K8ssandra performance benchmarks on cloud managed Kubernetes

Originally published at: K8ssandra performance benchmarks on cloud managed Kubernetes | K8ssandra, Apache Cassandra® on Kubernetes

Is there a cost to running Apache Cassandra in containers? How about on Kubernetes? We decided to answer those questions and benchmark K8ssandra on Amazon Web Services (AWS), Google Cloud Platform (GCP) and Azure managed Kubernetes services, comparing it to a Cassandra cluster running on AWS EC2 instances. The latter, being a very common setup for enterprises operating Cassandra clusters, serves as our baseline comparing apples to “apples in containers”. While there were many challenges in designing a fair benchmark in a world (the cloud) where apples could very well be oranges, we managed to come up with a solid comparison and results that matched our expectations: running Cassandra in Kubernetes brings flexibility and ease of use without performance penalty.

Benchmarking methodology

Infrastructure

Our recommendation for running Cassandra in production is to use instances that have the following specifications:

  • 8 to 16 vCPUs
  • 32 GB to 128 GB RAM
  • 2 to 4 TB of disk space
  • 5k to 10k IOPS

In accordance, we selected r5.2xlarge instances as baseline in AWS EC2:

  • 8 vCPUs
  • 64 GB RAM
  • 1*3.4 TB EBS gp2 volume (~10k IOPS)

The same instances were used for our AWS Elastic Kubernetes Service (EKS) benchmarks. 
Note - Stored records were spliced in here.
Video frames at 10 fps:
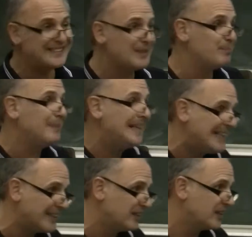
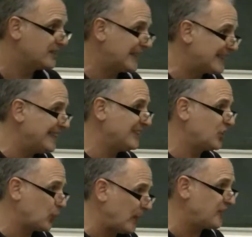16
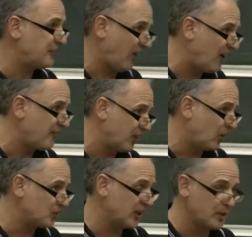to 25
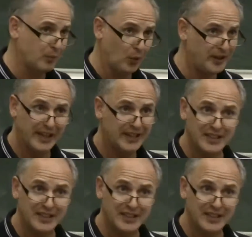year olds unemployed.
Note: our initial choice for the baseline was to use i3.2xlarge instances. We discarded them after observing a 30% drop in throughput due to an outdated CPU generation (Intel E5-2686 v4) compared to the r5 instances (Intel Xeon Platinum 8000 series). Cassandra workloads are mostly CPU bound and the core speed made a difference in the throughput benchmarks.

We selected similar instances in GCP and Azure and ran sysbench and fio benchmarks to precisely evaluate their performance. While instances have the same number of cores, their individual speed could vary by a lot due to different CPU models and generations being used on the underlying host.

We ran the following test using sysbench to evaluate CPU performance:

sysbench cpu --threads=8 --time=120 run

For disk performance benchmarking, we used Cassandra inspired fio profiles that attempt to emulate Leveled Compaction Strategy and Size Tiered Compaction Strategy behaviors (the numbers below are only representative in the context of these profiles, they’re not absolute performance numbers):

CPU IOPS Disk Throughput Disk p99 read latency
AWS i3.2xlarge 5422 15775 672 MiB/s 4.9ms
AWS r5.2xlarge + EBS gp2 3TB 6901 2998 125 MiB/s 5.1ms
AWS EKS (r5.2xlarge + EBS gp2 3TB) 6588 2754 115 MiB/s 10.9ms
GCP GKE n2-highmem-8
pd-ssd disk (premium-rwo)
7467 5334 236 MiB/s 2.5ms
GCP GKE n2-highmem-8
pd-balanced disk (standard-rwo)
7467 5329 236 MiB/s 3.02ms
GCP GKE e2-highmem-8 pd-ssd disk (premium-rwo) 5564 4384 236 MiB/s 2.8ms
Azure AKS Standard_E8s_v4 Standard SSD 7513 5381 224 MiB/s 46ms
Azure AKS Standard_E8s_v4 Premium SSD 7513 5110 213 MiB/s 44ms
Azure AKS Standard_E8s_v4 UltraSSD 7513 3339 138 MiB/s 9.2ms
Disk performance

The e2 instance class in GCP is the default in Google Kubernetes Engine (GKE), but proved to be underpowered compared to the AWS r5 instance class with approximately 20% lower sysbench score. The n2 instance class offered much better performance with a score that was approximately 10% higher than the AWS r5 instances. The pd-balanced (standard-rwo) disks provided enough performance for our specific benchmarks so that we didn’t need to upgrade to the slightly more expensive pd-ssd (premium-rwo) disks.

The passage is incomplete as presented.